Trade

The Biggest Farms Get Bigger Under Trump’s Trade War, Bailouts

Written by SK Ashby

A combination of Trump's trade war, his uneven bailouts, and record flooding fueled by climate change has contributed to soaring bankruptcies and near-record debt, but that doesn't mean every farm is suffering as much as the next one.

The biggest farms in the country actually grew in the past year as they absorbed the land that was once farmed by people who've been pushed toward bankruptcy.

By the end of 2018, the average U.S. farm size rose to 443 acres, a 12-year high and up from 441 million in 2017, according to the latest U.S. Department of Agriculture data.

And the biggest farmers are growing their operations even more as retiring farmers choose to lease their land rather than selling it. [...]

The size of the loans smaller farmers would need to buy equipment, for example, are too big for applicants with little collateral, said Dave Kusler, president of the Bank of Hazelton in Hazelton, North Dakota.

Large farms also have the easiest access to capital, with bankers still eager to provide loans to growers with plenty of collateral. “The ag trend is going to larger farms,” Kusler, the bank president in Hazelton, North Dakota, said “The loans get much larger.”
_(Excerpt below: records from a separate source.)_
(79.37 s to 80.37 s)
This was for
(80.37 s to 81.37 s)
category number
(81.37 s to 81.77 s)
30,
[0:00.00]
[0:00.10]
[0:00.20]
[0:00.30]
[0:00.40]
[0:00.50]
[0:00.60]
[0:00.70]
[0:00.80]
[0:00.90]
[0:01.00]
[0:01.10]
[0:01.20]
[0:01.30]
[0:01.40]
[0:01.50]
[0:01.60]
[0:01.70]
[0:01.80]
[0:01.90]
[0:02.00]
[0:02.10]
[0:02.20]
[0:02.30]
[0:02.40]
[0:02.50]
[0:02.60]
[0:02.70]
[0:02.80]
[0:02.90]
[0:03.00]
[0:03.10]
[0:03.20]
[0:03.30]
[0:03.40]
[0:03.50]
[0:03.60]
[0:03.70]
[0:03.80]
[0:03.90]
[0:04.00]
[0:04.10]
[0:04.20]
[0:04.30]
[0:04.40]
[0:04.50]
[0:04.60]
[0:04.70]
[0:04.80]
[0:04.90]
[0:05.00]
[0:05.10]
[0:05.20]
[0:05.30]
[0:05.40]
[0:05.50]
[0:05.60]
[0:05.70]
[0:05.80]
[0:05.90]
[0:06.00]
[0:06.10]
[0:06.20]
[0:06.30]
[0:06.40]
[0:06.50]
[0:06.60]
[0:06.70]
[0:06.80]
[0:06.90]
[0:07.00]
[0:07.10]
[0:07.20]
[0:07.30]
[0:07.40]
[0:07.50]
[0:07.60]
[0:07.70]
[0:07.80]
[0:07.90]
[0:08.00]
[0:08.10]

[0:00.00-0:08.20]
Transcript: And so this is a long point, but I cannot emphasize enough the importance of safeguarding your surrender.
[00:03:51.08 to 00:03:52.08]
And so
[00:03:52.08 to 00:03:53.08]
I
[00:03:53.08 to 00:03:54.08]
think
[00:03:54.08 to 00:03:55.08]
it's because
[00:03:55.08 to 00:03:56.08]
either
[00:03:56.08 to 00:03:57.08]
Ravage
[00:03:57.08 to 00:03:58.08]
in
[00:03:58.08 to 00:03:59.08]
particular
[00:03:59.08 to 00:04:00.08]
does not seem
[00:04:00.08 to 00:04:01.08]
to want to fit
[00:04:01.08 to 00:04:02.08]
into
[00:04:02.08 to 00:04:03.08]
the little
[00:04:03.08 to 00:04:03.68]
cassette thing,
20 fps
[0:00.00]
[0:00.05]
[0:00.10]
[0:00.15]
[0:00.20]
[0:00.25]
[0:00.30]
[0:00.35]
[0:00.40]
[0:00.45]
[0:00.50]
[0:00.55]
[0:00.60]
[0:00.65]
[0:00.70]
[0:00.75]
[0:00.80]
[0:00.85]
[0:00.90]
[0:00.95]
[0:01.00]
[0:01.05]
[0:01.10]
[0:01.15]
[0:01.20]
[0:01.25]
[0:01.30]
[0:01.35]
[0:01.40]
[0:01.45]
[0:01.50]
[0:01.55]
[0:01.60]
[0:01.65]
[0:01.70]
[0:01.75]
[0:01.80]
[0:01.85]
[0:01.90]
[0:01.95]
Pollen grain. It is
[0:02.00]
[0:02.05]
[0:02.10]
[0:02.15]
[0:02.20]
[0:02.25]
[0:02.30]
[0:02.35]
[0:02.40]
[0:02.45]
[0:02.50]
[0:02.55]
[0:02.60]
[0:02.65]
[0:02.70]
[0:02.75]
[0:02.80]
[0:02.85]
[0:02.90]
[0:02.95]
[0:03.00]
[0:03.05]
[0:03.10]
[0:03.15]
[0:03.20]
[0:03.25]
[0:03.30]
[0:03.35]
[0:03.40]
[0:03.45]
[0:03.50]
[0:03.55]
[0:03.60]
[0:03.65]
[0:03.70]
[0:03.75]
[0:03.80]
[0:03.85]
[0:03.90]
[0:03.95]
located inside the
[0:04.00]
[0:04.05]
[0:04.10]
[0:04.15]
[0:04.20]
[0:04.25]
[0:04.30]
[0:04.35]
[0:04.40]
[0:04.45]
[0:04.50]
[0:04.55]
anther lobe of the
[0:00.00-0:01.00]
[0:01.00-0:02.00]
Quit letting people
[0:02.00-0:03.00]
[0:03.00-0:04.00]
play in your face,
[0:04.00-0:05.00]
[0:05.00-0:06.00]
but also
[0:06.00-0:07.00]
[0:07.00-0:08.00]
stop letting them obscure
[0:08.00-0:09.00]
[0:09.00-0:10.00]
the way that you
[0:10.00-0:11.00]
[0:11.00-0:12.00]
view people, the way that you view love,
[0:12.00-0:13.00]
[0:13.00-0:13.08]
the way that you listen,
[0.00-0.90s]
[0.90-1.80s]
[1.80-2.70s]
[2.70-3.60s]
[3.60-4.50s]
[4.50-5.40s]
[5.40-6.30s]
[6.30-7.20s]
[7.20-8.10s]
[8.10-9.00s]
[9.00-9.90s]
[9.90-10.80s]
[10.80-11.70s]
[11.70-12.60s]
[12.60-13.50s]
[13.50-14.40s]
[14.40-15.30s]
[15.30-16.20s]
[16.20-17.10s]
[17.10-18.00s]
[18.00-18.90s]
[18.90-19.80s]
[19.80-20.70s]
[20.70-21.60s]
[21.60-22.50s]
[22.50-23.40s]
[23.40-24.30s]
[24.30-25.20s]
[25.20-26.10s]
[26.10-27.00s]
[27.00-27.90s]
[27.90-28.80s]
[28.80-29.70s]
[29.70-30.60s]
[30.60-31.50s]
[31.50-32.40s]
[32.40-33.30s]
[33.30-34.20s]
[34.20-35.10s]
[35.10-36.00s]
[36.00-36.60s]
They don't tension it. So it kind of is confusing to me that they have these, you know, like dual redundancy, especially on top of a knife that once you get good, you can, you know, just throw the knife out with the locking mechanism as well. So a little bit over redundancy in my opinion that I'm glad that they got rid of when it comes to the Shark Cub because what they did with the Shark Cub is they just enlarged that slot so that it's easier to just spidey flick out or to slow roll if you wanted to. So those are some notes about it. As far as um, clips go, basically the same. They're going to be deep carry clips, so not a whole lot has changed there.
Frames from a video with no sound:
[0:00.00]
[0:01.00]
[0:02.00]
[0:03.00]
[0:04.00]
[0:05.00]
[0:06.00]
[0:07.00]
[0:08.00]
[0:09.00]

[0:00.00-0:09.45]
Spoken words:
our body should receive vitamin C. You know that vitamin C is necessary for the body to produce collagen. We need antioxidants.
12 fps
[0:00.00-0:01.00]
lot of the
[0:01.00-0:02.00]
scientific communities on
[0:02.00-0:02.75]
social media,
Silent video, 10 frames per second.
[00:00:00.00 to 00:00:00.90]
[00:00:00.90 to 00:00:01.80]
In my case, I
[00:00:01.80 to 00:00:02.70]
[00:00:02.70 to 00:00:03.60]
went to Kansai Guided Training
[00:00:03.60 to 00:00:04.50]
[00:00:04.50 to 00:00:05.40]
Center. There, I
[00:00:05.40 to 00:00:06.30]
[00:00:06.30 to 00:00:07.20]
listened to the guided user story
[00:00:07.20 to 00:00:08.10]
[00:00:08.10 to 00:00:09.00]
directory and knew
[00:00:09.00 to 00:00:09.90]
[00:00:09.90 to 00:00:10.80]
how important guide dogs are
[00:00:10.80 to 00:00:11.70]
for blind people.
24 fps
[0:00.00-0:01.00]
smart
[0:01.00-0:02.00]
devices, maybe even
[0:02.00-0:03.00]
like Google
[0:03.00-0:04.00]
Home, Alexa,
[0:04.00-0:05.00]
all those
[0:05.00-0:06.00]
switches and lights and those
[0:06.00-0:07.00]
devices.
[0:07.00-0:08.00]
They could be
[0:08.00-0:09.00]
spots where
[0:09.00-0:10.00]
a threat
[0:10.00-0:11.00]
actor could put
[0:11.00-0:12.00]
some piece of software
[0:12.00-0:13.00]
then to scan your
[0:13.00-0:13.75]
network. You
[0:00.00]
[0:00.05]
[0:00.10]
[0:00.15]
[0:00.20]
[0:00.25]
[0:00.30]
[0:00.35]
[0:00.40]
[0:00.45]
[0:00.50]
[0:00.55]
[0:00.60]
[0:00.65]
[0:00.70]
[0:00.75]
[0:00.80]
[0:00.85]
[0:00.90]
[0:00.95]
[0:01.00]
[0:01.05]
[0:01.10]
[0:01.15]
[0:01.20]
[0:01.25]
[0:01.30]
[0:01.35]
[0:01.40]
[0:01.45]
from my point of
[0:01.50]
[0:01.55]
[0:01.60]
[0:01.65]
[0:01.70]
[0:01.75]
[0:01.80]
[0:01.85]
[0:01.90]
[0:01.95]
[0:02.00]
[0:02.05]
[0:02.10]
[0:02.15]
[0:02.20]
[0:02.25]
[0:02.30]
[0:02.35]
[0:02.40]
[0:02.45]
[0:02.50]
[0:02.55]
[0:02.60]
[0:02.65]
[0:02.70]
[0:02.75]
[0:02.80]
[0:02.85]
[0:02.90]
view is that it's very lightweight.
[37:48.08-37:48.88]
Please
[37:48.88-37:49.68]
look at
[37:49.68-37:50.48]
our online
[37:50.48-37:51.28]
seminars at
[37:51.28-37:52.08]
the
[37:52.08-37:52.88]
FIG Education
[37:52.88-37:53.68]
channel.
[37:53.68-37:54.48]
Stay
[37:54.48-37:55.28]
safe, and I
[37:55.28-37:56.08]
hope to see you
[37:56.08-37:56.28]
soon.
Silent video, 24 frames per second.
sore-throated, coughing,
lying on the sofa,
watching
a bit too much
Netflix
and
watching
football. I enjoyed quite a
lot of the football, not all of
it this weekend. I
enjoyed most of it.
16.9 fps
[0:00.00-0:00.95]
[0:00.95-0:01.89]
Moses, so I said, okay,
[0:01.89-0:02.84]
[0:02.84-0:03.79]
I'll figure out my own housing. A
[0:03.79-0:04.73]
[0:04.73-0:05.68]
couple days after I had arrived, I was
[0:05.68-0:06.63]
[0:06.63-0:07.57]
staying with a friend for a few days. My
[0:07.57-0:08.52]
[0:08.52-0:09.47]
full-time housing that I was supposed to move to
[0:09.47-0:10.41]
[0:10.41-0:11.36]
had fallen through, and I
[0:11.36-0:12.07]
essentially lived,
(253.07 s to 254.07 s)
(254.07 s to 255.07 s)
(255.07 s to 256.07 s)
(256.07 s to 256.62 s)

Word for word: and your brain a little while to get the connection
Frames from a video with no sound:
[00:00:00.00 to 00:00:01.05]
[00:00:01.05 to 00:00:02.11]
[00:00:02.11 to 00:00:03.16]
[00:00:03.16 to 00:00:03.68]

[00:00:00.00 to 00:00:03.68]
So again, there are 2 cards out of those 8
Trump's bailout for farmers is ostensibly intended to aid those who've been hurt the most by Trump's trade war, but if that is the real goal then his first bailout was the only policy that came anywhere close to accomplishing it.

Trump's first bailout was based on the value of what farmers could no longer sell, but Trump's second bailout -- the bailout that's taking applications right now -- is based on the number of acres planted.

With his second bailout being based on acres planted, and with compensation amounts based on the state they were planted it, it's inevitable that the bulk of the bailout will be directed to the biggest farms with the greatest ability to exploit loopholes that allow them to receive multiple bailouts for multiple operations.

The consequences of Trump's trade war and the damage it has done to local farming economies will be with us for many years if not decades to come. Some communities may never look the same again.

It's ironic given that Trump was suppose to, you know, make everything "great again." He was suppose to bring blue collar jobs back to rural America, or at least that's what he claimed, but he's only pushing them further toward ruin.